(RECORDS SHOWN Opens)

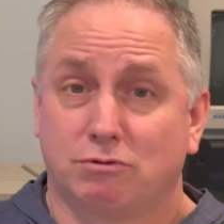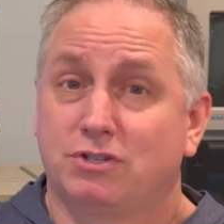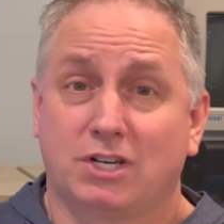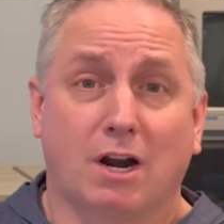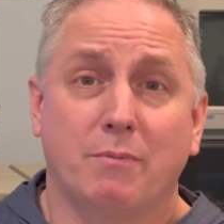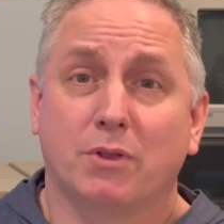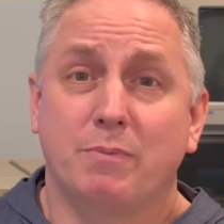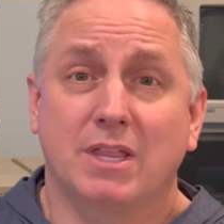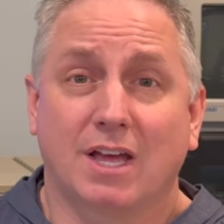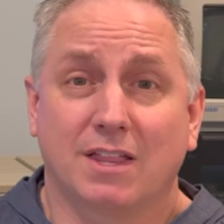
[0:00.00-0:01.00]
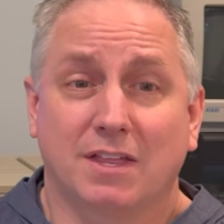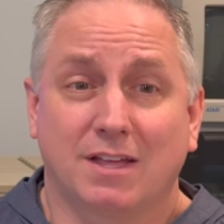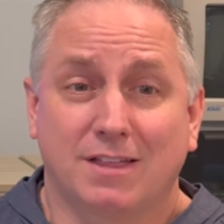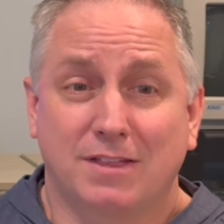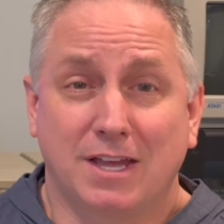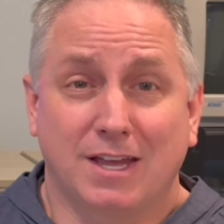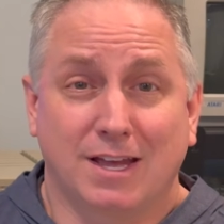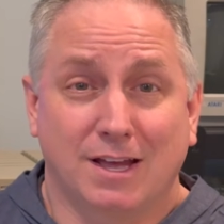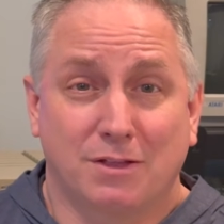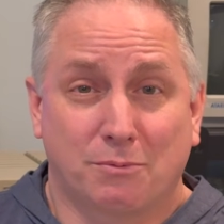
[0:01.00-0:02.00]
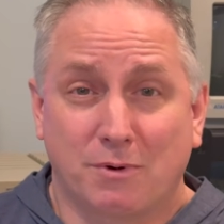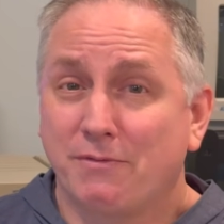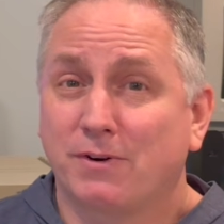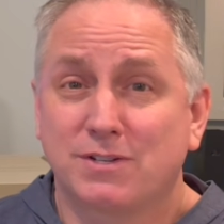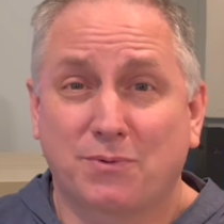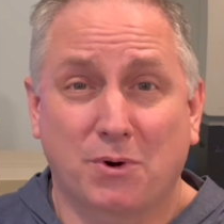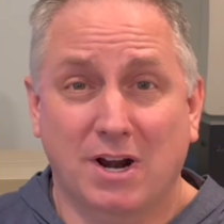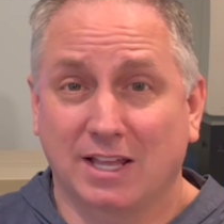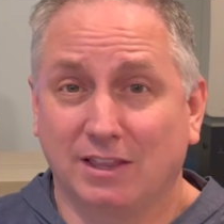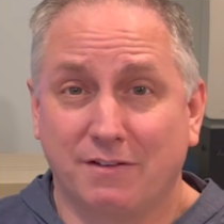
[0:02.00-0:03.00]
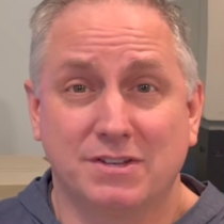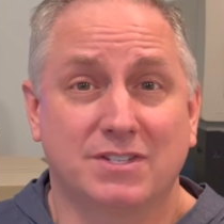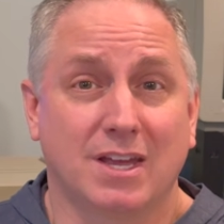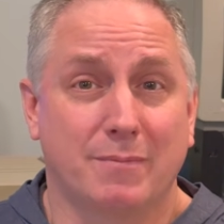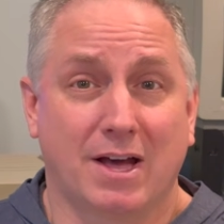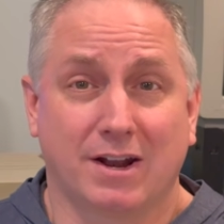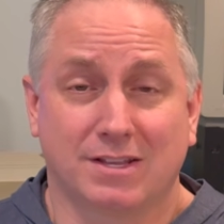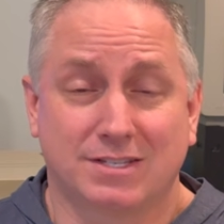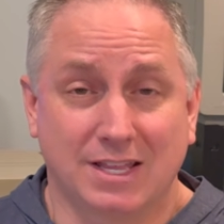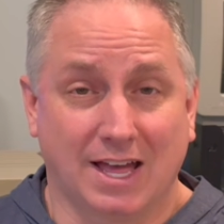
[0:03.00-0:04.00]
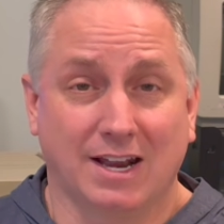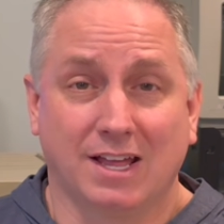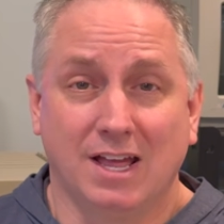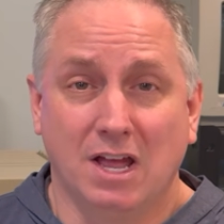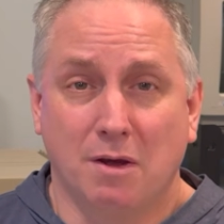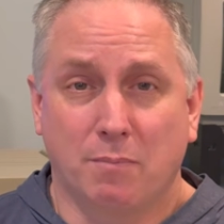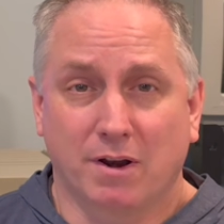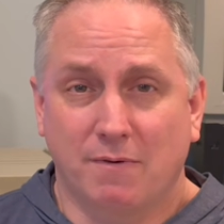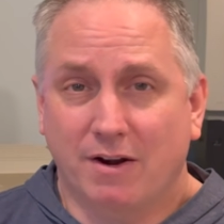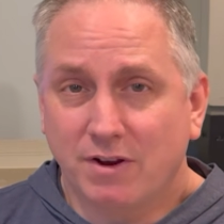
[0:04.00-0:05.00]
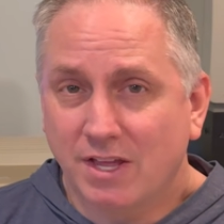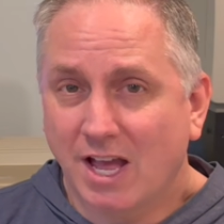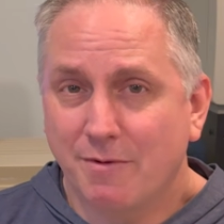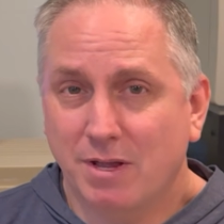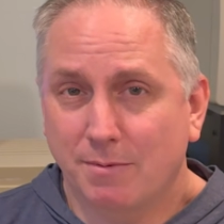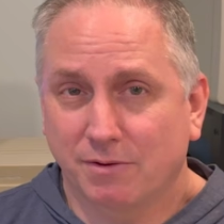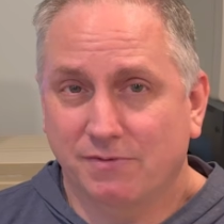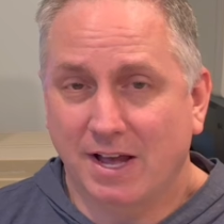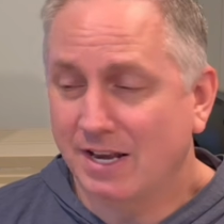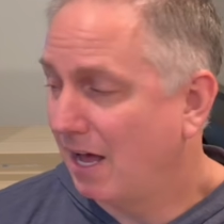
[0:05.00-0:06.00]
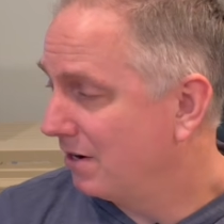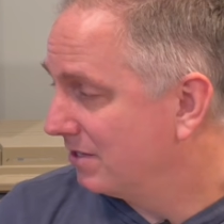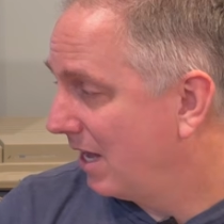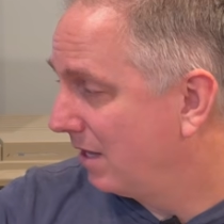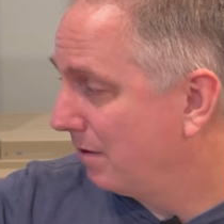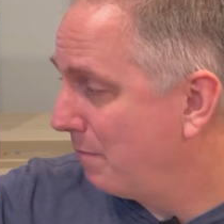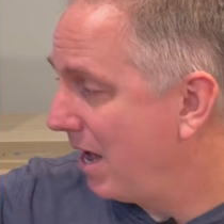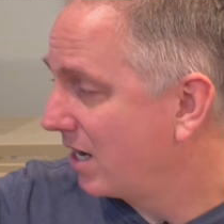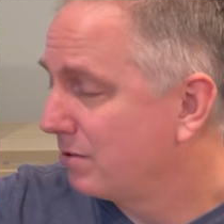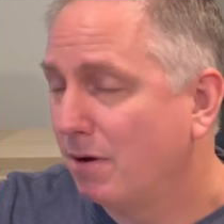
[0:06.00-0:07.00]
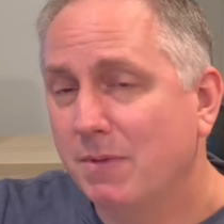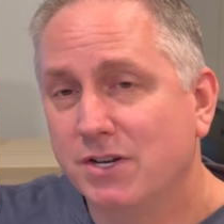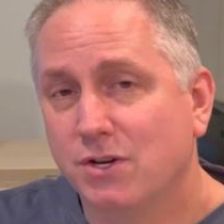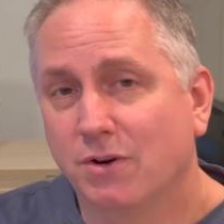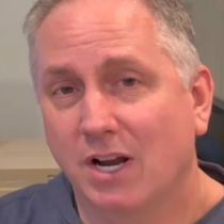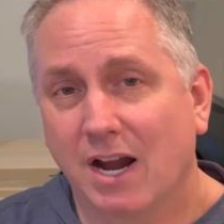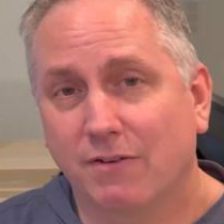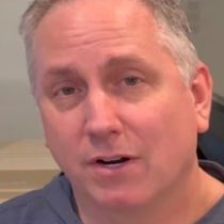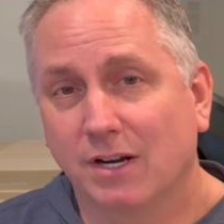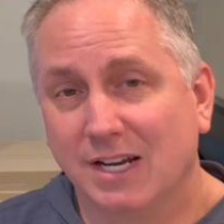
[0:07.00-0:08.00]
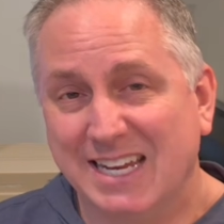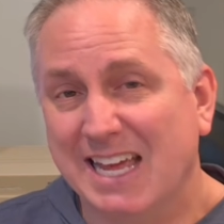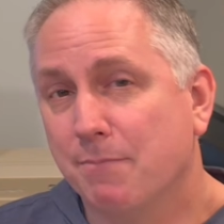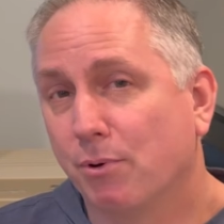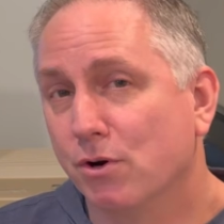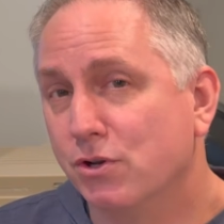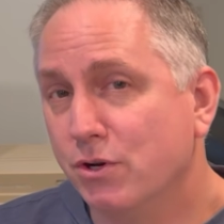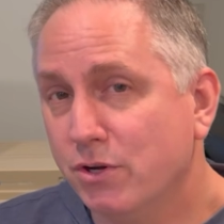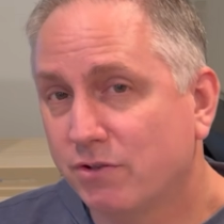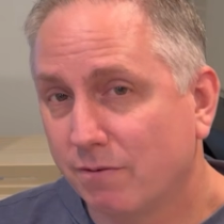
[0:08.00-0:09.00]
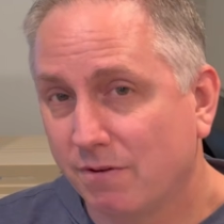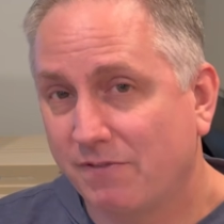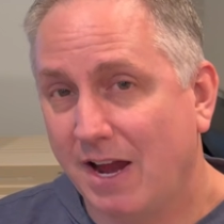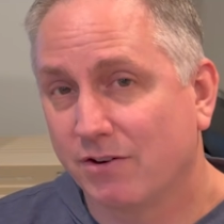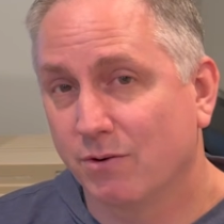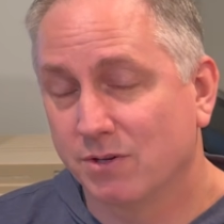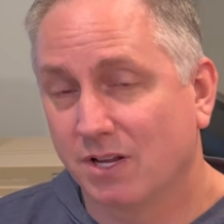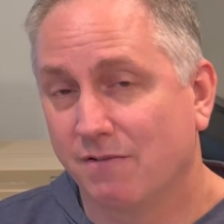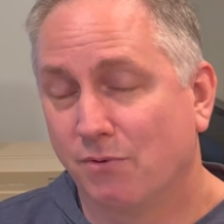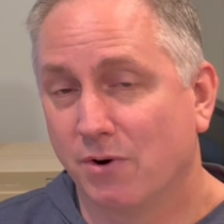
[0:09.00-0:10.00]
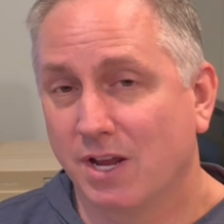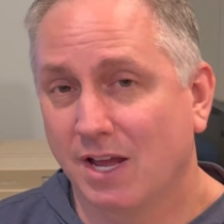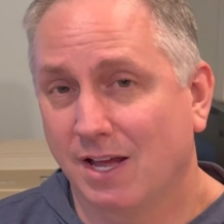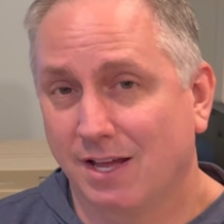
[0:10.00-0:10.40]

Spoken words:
share with me the reference for it. I'd love to see that. But everything I've been able to find out is that the maximum that you could ever get produced from the factory was 1040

(RECORDS SHOWN Closes)

(TASK ITEM) Everything in the records above should be retyped exactly except the pictures.

(RESPONSE TO THE EXERCISE)
[0:00.00-0:01.00]
[0:01.00-0:02.00]
[0:02.00-0:03.00]
[0:03.00-0:04.00]
[0:04.00-0:05.00]
[0:05.00-0:06.00]
[0:06.00-0:07.00]
[0:07.00-0:08.00]
[0:08.00-0:09.00]
[0:09.00-0:10.00]
[0:10.00-0:10.40]

Spoken words:
share with me the reference for it. I'd love to see that. But everything I've been able to find out is that the maximum that you could ever get produced from the factory was 1040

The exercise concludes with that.